* _About this exercise_:
Any picture in the data below gets skipped; print all the rest exactly.

* _Data provided_:

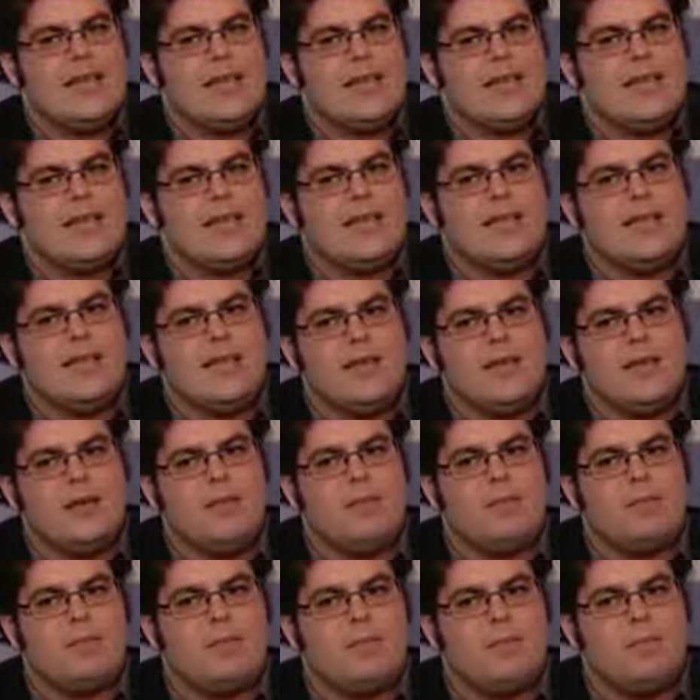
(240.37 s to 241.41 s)
the
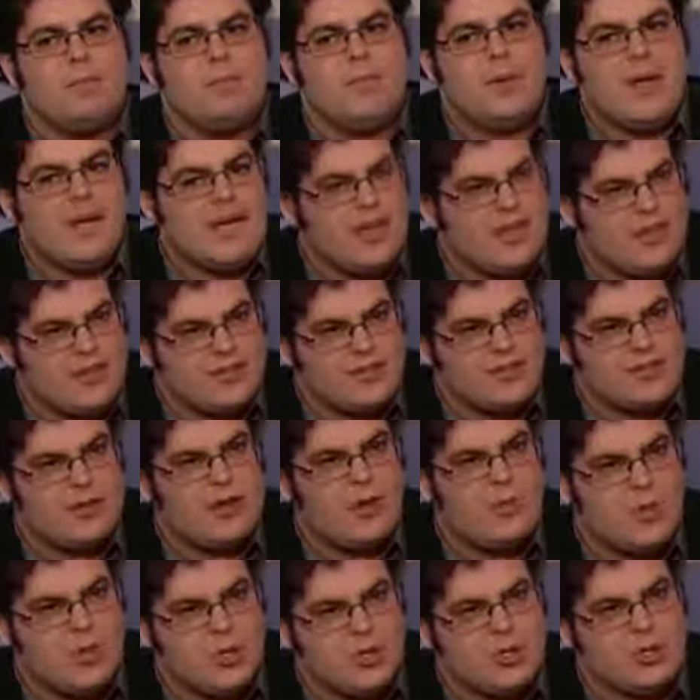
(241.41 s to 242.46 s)
biggest
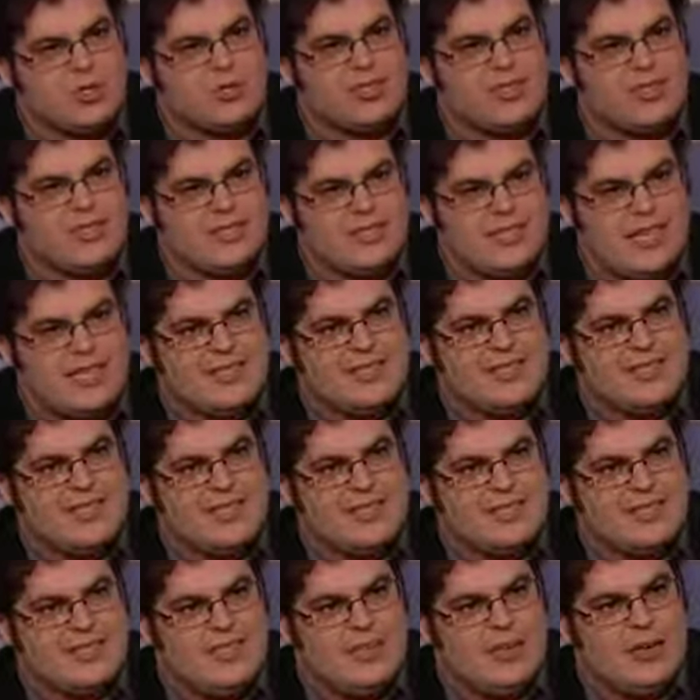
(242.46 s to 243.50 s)
commercial success
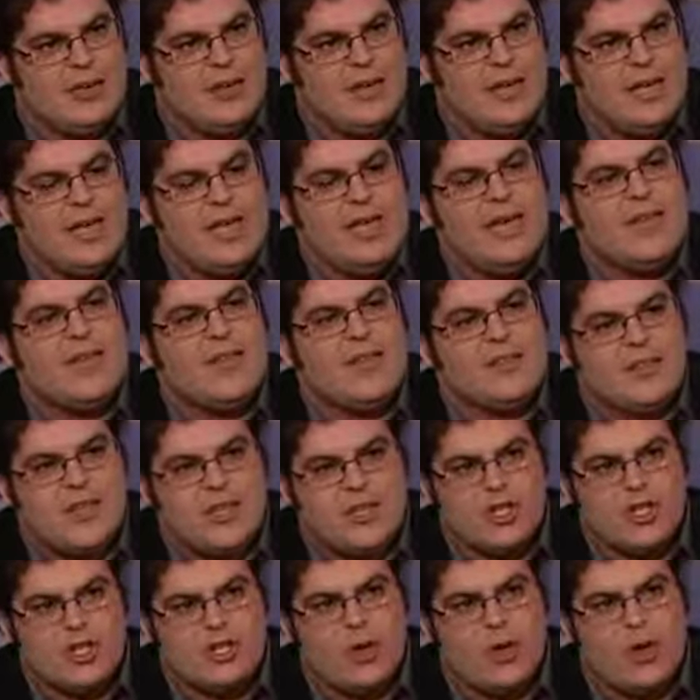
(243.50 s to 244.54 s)
this year is a
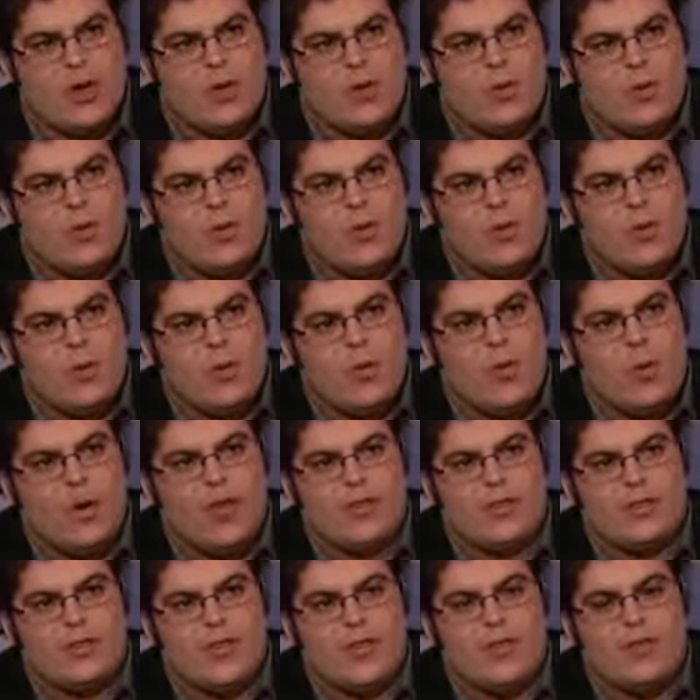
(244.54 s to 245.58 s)
show
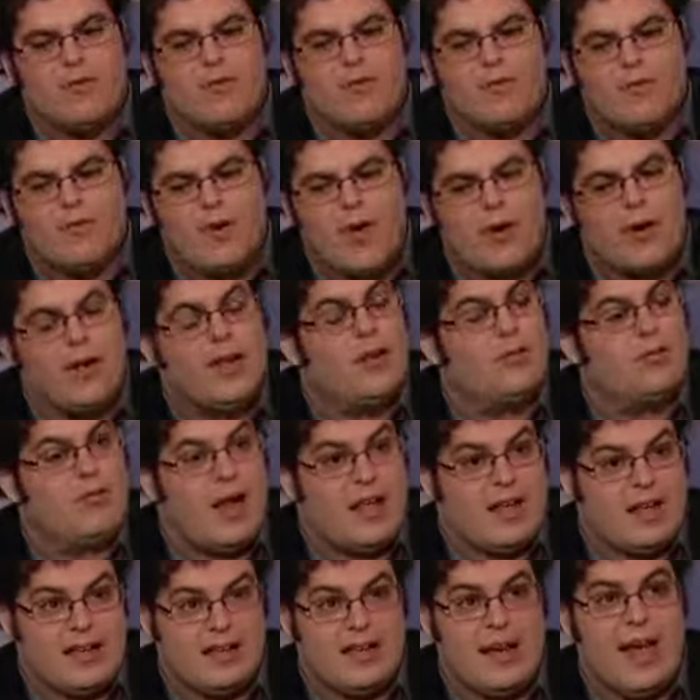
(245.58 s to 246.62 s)
with very
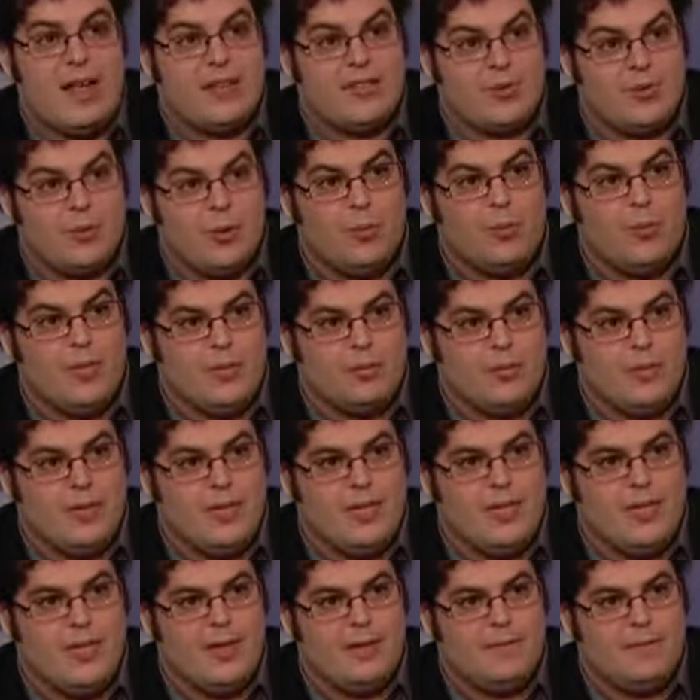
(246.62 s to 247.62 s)
unrecognizable people in it.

* _Written reply_:
(240.37 s to 241.41 s)
the
(241.41 s to 242.46 s)
biggest
(242.46 s to 243.50 s)
commercial success
(243.50 s to 244.54 s)
this year is a
(244.54 s to 245.58 s)
show
(245.58 s to 246.62 s)
with very
(246.62 s to 247.62 s)
unrecognizable people in it.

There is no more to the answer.